Start of Material for this task

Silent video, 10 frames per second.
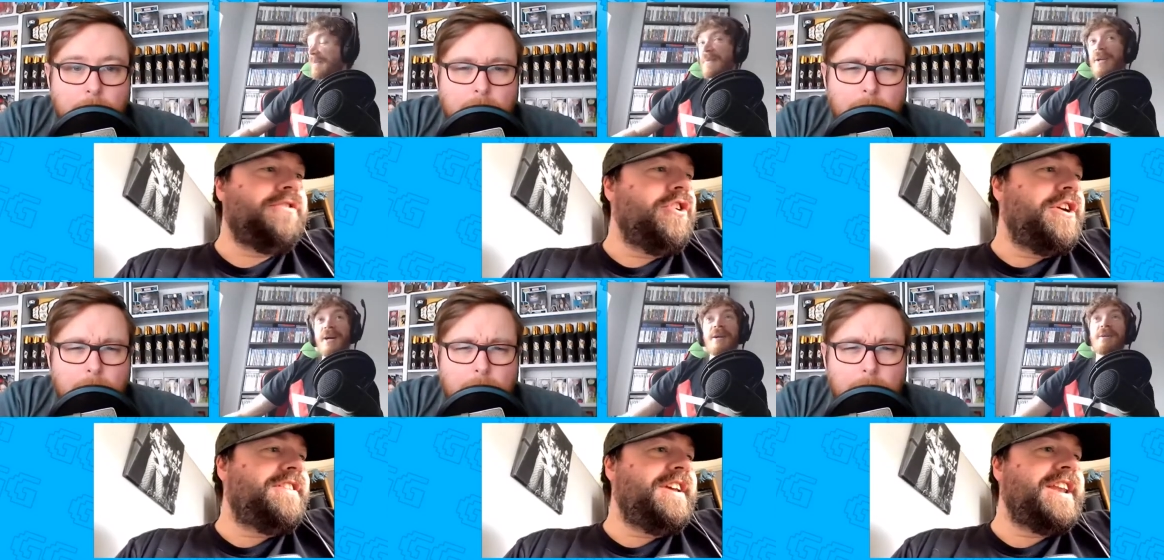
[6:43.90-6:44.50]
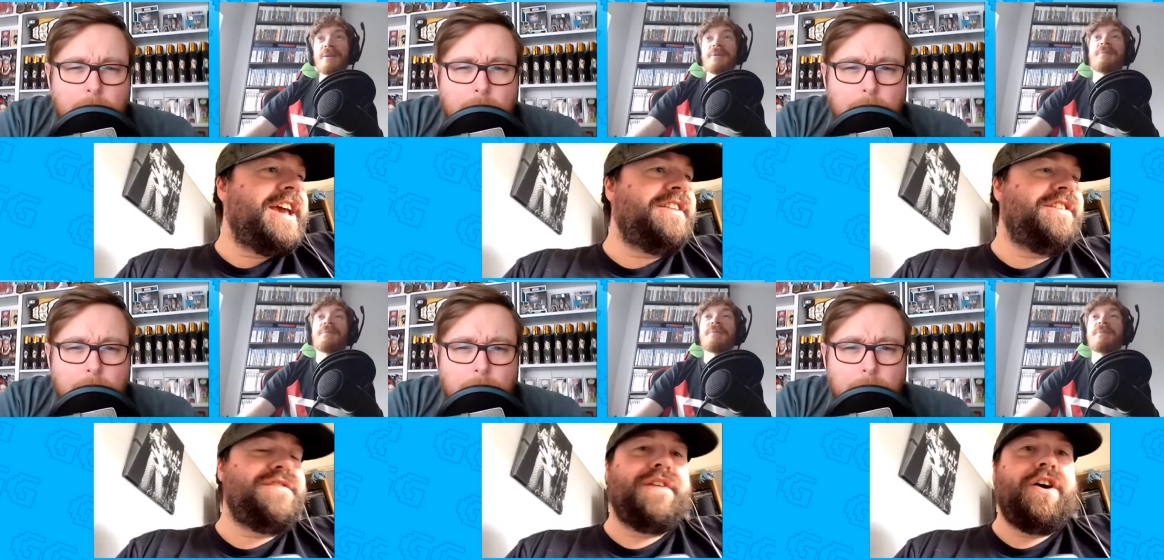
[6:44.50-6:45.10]
Speaker 1: oh.
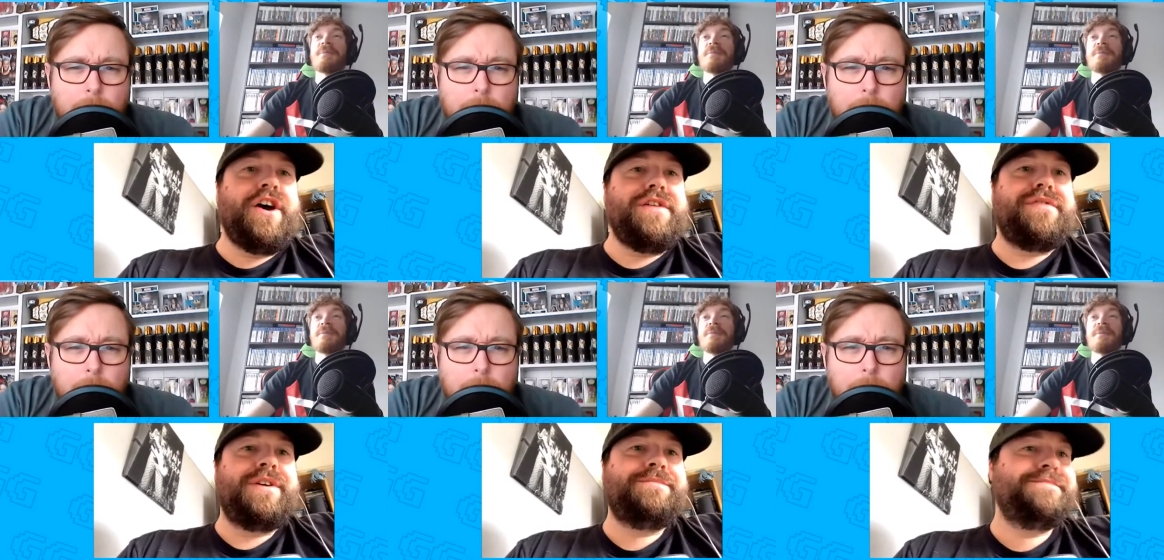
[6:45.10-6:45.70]
1985.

End of Material for this task

# [Problem to work on]
Please set down the records above verbatim, with each picture left out.

# [Exercise response]
Silent video, 10 frames per second.
[6:43.90-6:44.50]
[6:44.50-6:45.10]
Speaker 1: oh.
[6:45.10-6:45.70]
1985.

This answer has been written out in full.